The answer lies primarily in methodology. The proposed methodology is transdisciplinary induction, that is, assembling and synthesizing evidence from all three pragmatic knowledge domains - the Arts, H&SS and N&ES. The initial set of disciplines from which intelligence will be harvested include: aesthetics, biogenetics, cultural anthropology, economics, epistemology, ethnic studies, futures studies, history, law, linguistics, political studies, psychology, religious studies, subatomic physics, technological forecasting, wisdom traditions and women's studies.

Neither Economics nor Agricultural Economics, nor any 'disciplinary' department, has, by definition, expertise in such a heterodox methodology.

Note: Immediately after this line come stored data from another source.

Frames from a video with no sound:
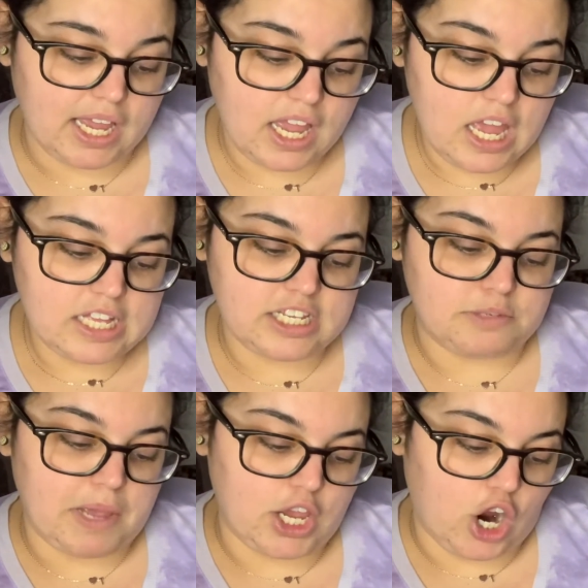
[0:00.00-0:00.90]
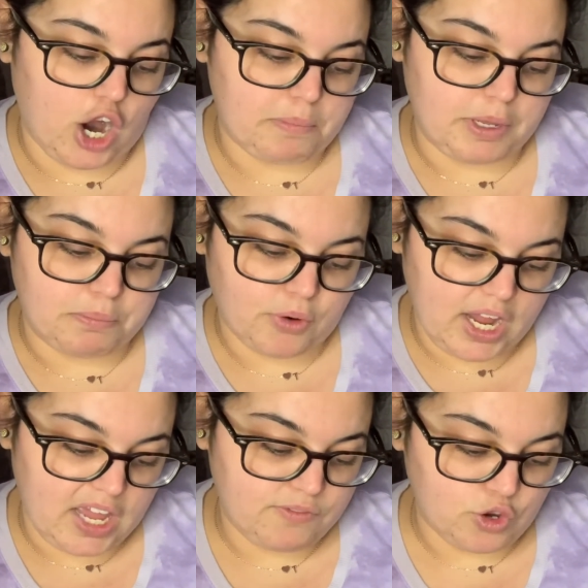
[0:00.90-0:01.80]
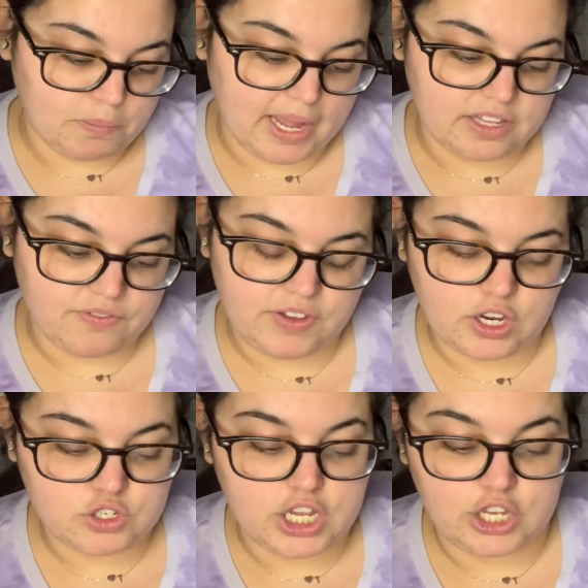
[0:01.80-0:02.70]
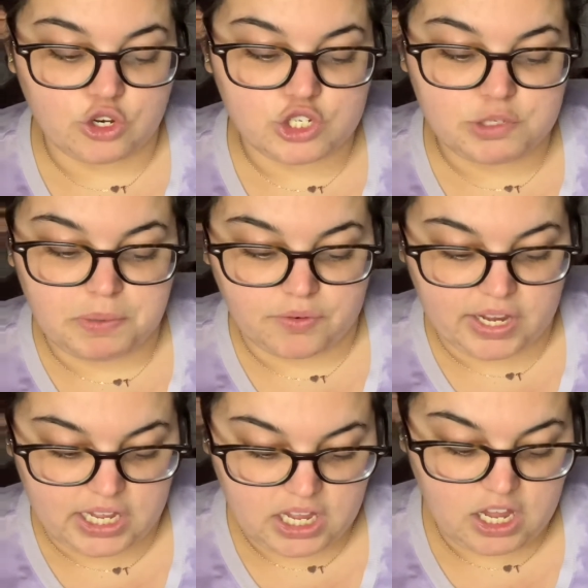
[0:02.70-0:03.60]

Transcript: it says, may your heart be brave, your mind fierce, and your spirit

For example, the thesis will range over:

  • aesthetics and its syntony (Jantsch 1975: 103) with subatomic physics (specifically quantum theory) pollinating the cubist movement of 'modern' art;

  •  legal history and cultural relativism of intellectual property rights and the competitive implications of 'national treatment' under the WTO;

  •  linguistic etymology capturing nuances of meaning of key terms in different languages and alphabets - competitiveness, nation, global, knowledge, base, economy - cum Innis (Innis 1950, 1951) and McLuhan (McLuhan, Logan: 1977);

  • state sponsored industrial espionage together with ecological, political and religious terrorism contrasted with 'orthodox' cluster theories of innovation (Porter 1990) as competing national strategies in a global knowledge-based economy; and,

  • 'wisdom' traditions, ecologic, ethnic and women's studies highlighting the growing epistemological function of subjectivity in the waning years of scientific imperialism (Chartrand 1989a), etc.

The thesis will highlight an apparent transformation of the contemporary knowledge hierarchy, giving witness to:

  • the waning dominance of traditional Newtonian physics with its mechanistic (continuous) models and the waxing of biological, general systems, holistic and/or quantum (discontinuous) models of reality ; and

  • the institutionalization of contextual, holistic, relativistic, and/or subjective disciplines, e.g. wisdom traditions, ethnic and women's studies etc., within the rationalist halls and lecturer theatres of universities and colleges around the world.

By definition, no disciplinary department is equipped to handle the proposed range and diversity of evidence (quantitative, qualitative and value-based) nor accommodate such a heterodox methodology. The thesis is truly transdisciplinary in nature (see Figure 1: Epistemic Genetics).